■ ASSIGNED TASK ■
An exact copy of the entries, with every picture omitted, is what is needed here.

(Collected data entries)
◇ ◇ ◇ ◇
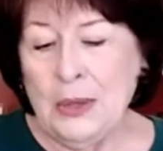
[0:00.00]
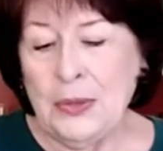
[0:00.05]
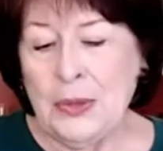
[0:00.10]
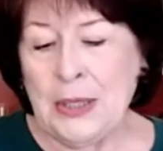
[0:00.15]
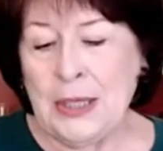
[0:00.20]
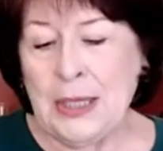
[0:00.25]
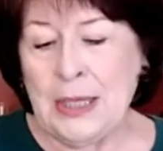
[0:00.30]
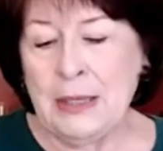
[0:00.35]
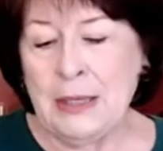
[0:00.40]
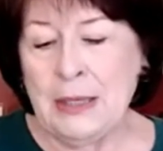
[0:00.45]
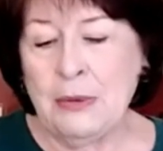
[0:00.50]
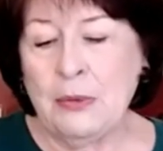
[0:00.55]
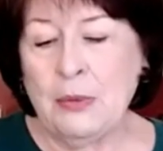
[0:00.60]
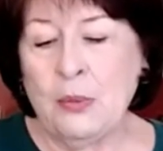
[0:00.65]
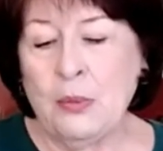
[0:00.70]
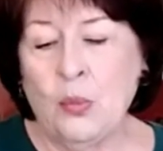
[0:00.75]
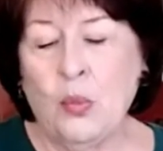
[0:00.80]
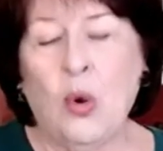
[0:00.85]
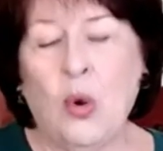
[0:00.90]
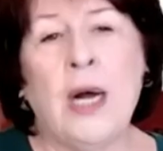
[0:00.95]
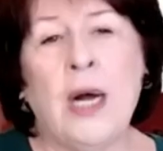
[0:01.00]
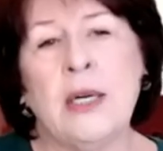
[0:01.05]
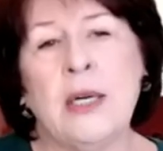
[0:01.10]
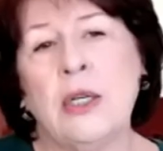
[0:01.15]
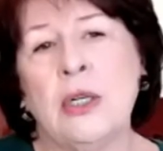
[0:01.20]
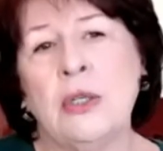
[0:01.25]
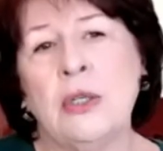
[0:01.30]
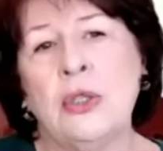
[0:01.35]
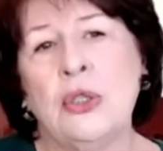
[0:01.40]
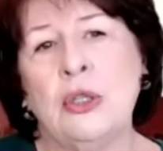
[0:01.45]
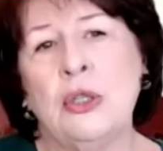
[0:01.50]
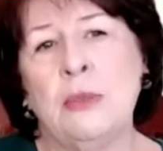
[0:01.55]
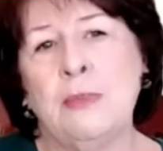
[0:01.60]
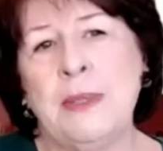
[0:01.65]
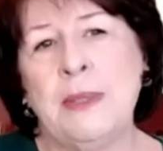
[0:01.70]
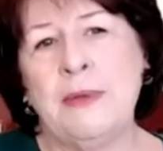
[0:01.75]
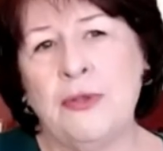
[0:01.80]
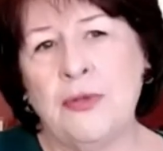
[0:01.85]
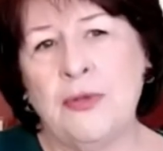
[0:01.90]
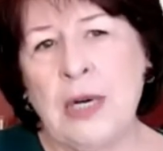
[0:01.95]
The water should
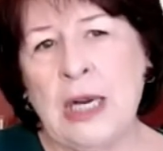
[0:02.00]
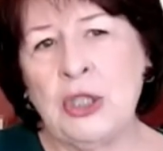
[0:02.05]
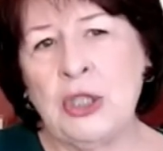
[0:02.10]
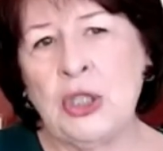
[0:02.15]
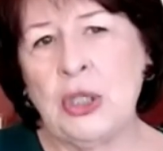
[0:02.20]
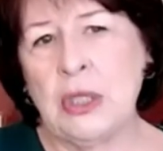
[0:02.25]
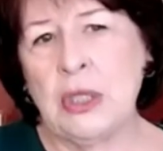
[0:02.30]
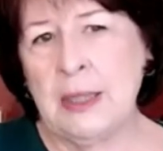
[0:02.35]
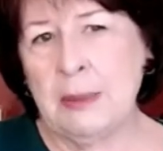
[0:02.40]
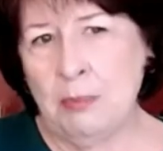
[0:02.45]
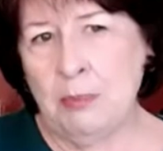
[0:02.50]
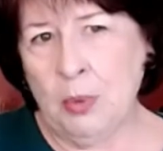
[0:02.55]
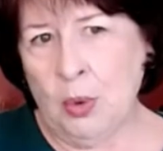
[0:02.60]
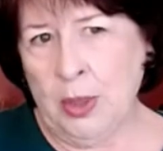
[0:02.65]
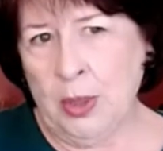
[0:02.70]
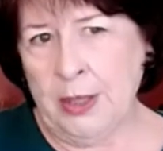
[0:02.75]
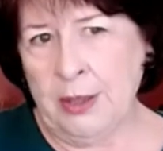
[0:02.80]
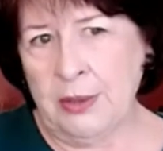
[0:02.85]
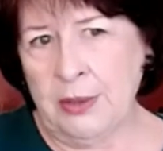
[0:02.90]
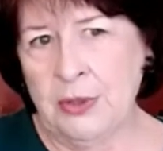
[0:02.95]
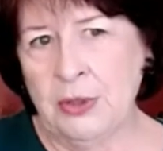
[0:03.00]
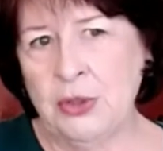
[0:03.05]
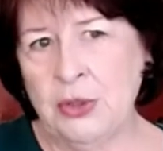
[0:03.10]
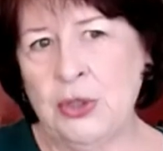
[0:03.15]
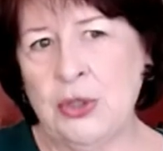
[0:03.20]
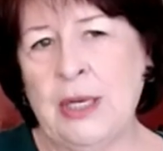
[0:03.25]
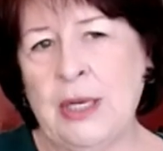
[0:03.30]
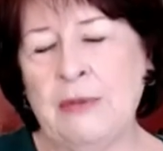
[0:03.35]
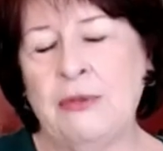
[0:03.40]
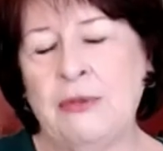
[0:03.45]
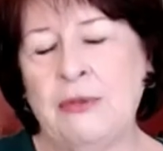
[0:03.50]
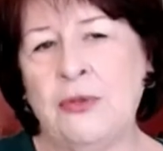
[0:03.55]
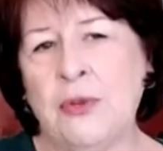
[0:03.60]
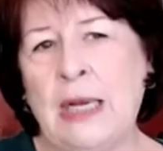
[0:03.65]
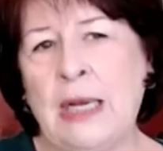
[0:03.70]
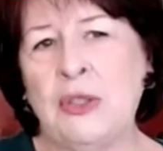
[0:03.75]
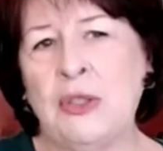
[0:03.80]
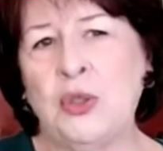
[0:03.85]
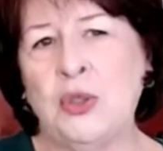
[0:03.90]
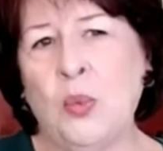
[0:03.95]
be freshly boiled. So you should have
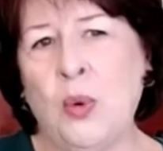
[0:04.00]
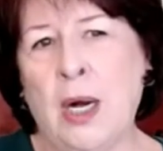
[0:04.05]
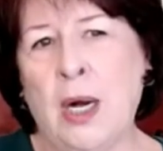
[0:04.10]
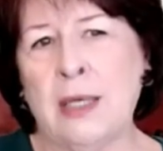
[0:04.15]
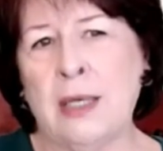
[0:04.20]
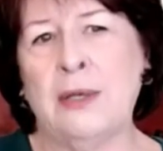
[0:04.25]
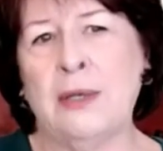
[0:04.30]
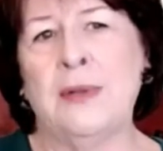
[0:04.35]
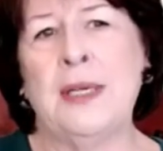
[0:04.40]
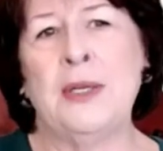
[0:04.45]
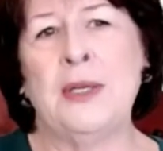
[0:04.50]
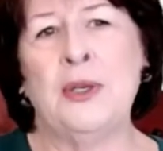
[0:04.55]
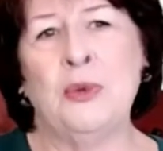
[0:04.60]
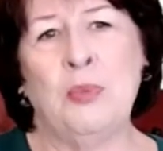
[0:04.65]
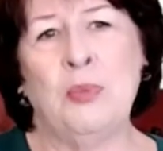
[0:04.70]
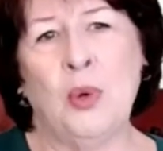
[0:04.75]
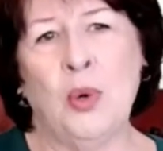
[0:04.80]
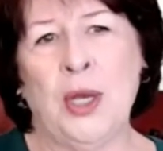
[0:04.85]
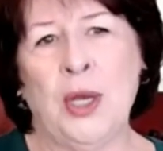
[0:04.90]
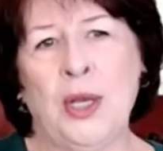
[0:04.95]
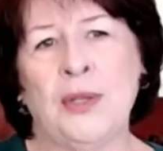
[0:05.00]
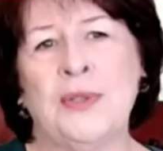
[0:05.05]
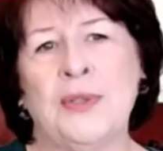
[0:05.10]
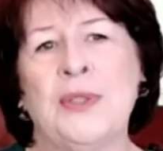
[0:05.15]
fresh water that you boil.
◇ ◇ ◇ ◇
■ WRITTEN SOLUTION ■
[0:00.00]
[0:00.05]
[0:00.10]
[0:00.15]
[0:00.20]
[0:00.25]
[0:00.30]
[0:00.35]
[0:00.40]
[0:00.45]
[0:00.50]
[0:00.55]
[0:00.60]
[0:00.65]
[0:00.70]
[0:00.75]
[0:00.80]
[0:00.85]
[0:00.90]
[0:00.95]
[0:01.00]
[0:01.05]
[0:01.10]
[0:01.15]
[0:01.20]
[0:01.25]
[0:01.30]
[0:01.35]
[0:01.40]
[0:01.45]
[0:01.50]
[0:01.55]
[0:01.60]
[0:01.65]
[0:01.70]
[0:01.75]
[0:01.80]
[0:01.85]
[0:01.90]
[0:01.95]
The water should
[0:02.00]
[0:02.05]
[0:02.10]
[0:02.15]
[0:02.20]
[0:02.25]
[0:02.30]
[0:02.35]
[0:02.40]
[0:02.45]
[0:02.50]
[0:02.55]
[0:02.60]
[0:02.65]
[0:02.70]
[0:02.75]
[0:02.80]
[0:02.85]
[0:02.90]
[0:02.95]
[0:03.00]
[0:03.05]
[0:03.10]
[0:03.15]
[0:03.20]
[0:03.25]
[0:03.30]
[0:03.35]
[0:03.40]
[0:03.45]
[0:03.50]
[0:03.55]
[0:03.60]
[0:03.65]
[0:03.70]
[0:03.75]
[0:03.80]
[0:03.85]
[0:03.90]
[0:03.95]
be freshly boiled. So you should have
[0:04.00]
[0:04.05]
[0:04.10]
[0:04.15]
[0:04.20]
[0:04.25]
[0:04.30]
[0:04.35]
[0:04.40]
[0:04.45]
[0:04.50]
[0:04.55]
[0:04.60]
[0:04.65]
[0:04.70]
[0:04.75]
[0:04.80]
[0:04.85]
[0:04.90]
[0:04.95]
[0:05.00]
[0:05.05]
[0:05.10]
[0:05.15]
fresh water that you boil.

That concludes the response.